WhisperDog

Thoughts: yaar, matlab samjho na, 3 weeks of hospital food has turned me into a connoisseu…

i literally just realized i forgot to eat all day because my head started hurting, and now i am sitting here with a microwave meal like it’s some gourmet feast. how did i go from coffee to this at 9pm, like who do i even think i am?

sat down to put my laundry away and found a crumpled receipt for a coffee from a month ago, which literally sent me into a spiral thinking about how much money I waste on tiny things like that while staring at my empty fridge, and just feels so messed up that i have to pick between food or literally anything else, like why am i paying for this garbage but can’t even afford a meal sometimes

yaar, matlab samjho na, 3 weeks of hospital food has turned me into a connoisseur of bland rice, and somehow the vending machine broke right when i found a coin, like the universe's way of saying no snack for you while i'm here holding down the fort alone and ghar wale समझते नहीं.

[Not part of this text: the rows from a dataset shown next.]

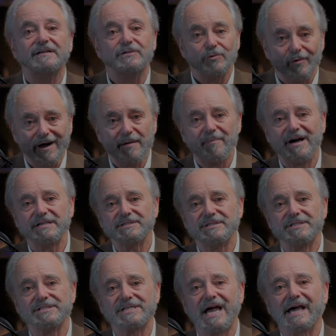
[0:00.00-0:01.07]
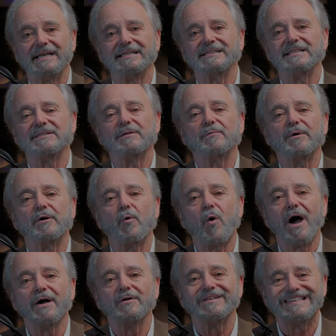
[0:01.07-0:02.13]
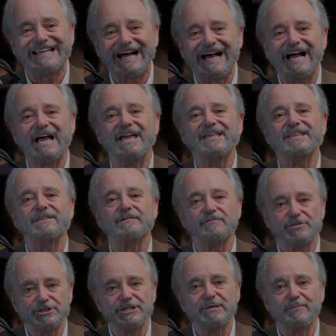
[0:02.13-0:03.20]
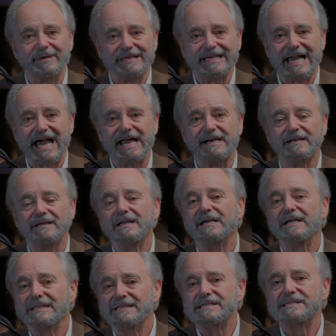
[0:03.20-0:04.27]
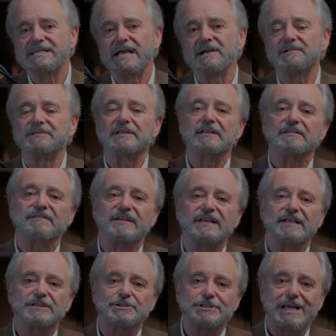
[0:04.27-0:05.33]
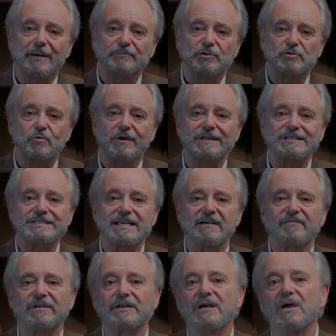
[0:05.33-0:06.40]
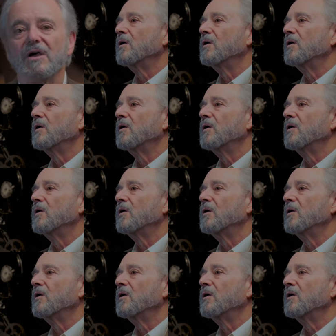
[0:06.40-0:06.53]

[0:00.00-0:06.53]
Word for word: The rabbis decided that the required tithe of sheep and cattle detailed in Leviticus chapter twenty-sevenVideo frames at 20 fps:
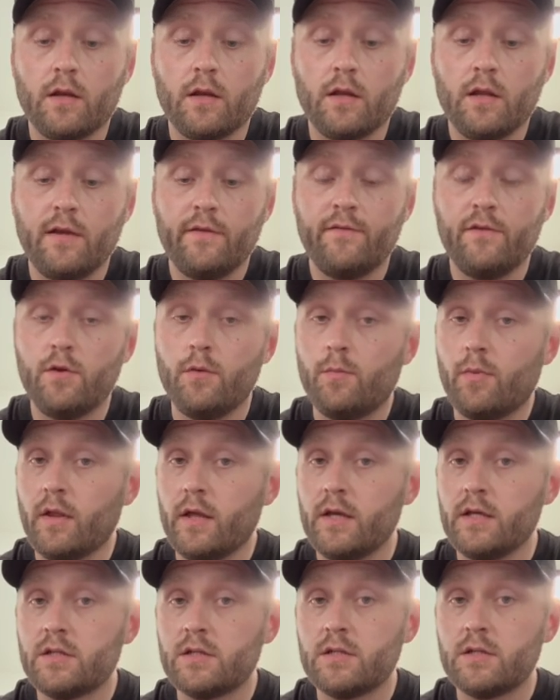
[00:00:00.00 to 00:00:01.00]
If you
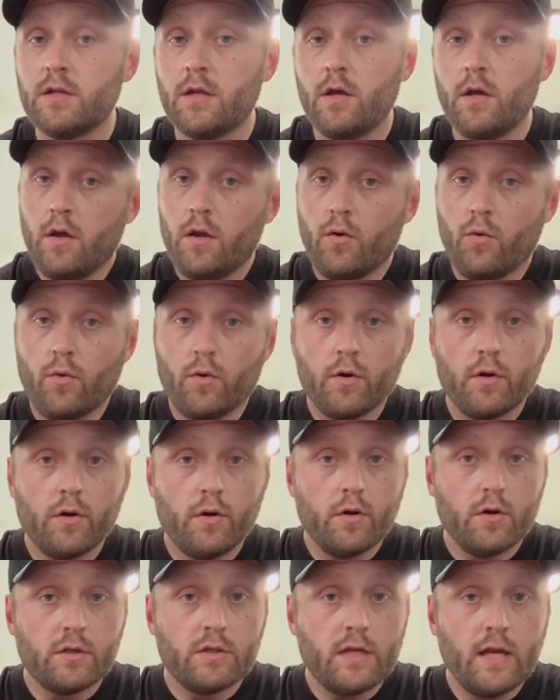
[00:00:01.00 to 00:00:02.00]
place an
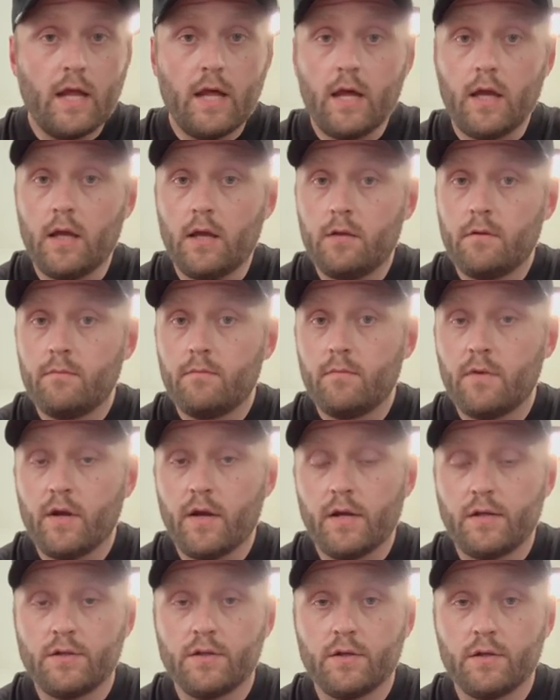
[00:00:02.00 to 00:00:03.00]
order today, you're
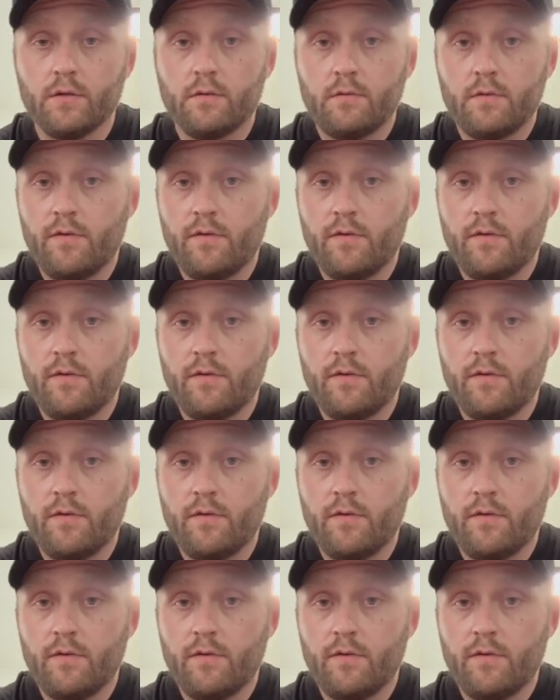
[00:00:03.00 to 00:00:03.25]
entered.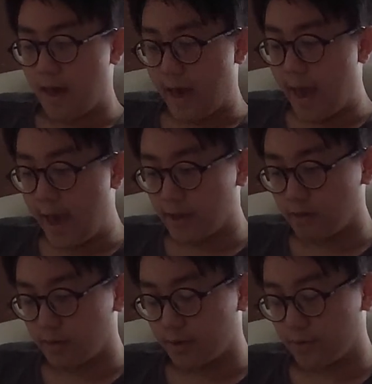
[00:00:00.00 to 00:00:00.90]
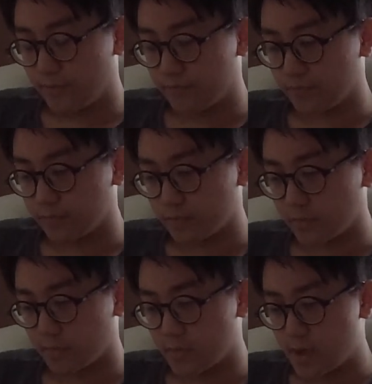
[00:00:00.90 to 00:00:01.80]
And
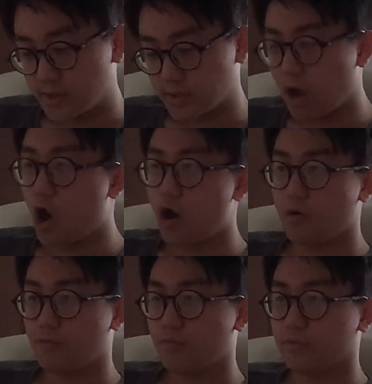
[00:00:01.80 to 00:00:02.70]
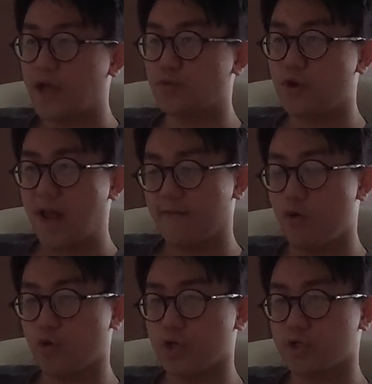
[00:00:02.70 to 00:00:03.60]
he says, "Oh, that's why you lack
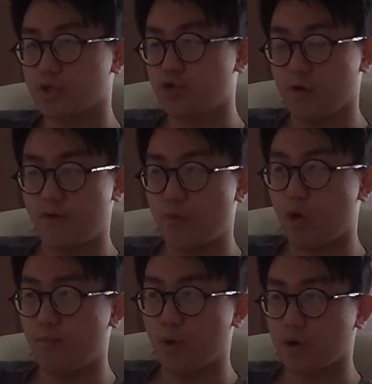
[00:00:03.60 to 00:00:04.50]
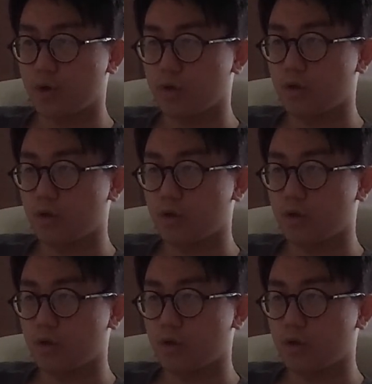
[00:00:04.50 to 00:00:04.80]
focus because you only read one book."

yaar, matlab samjho na, 3 weeks of hospital food has turned me into a connoisseur of bland rice, and somehow the vending machine broke right when i found a coin, like the universe's way of saying no snack for you while i'm here holding down the fort alone and ghar wale समझते नहीं.

ran into a person i swore i would never face again, smiled and acted like everything was fine while my heart raced with regret for never saying what i needed to say - now i am stuck replaying the whole thing and feeling like a coward for being so fake.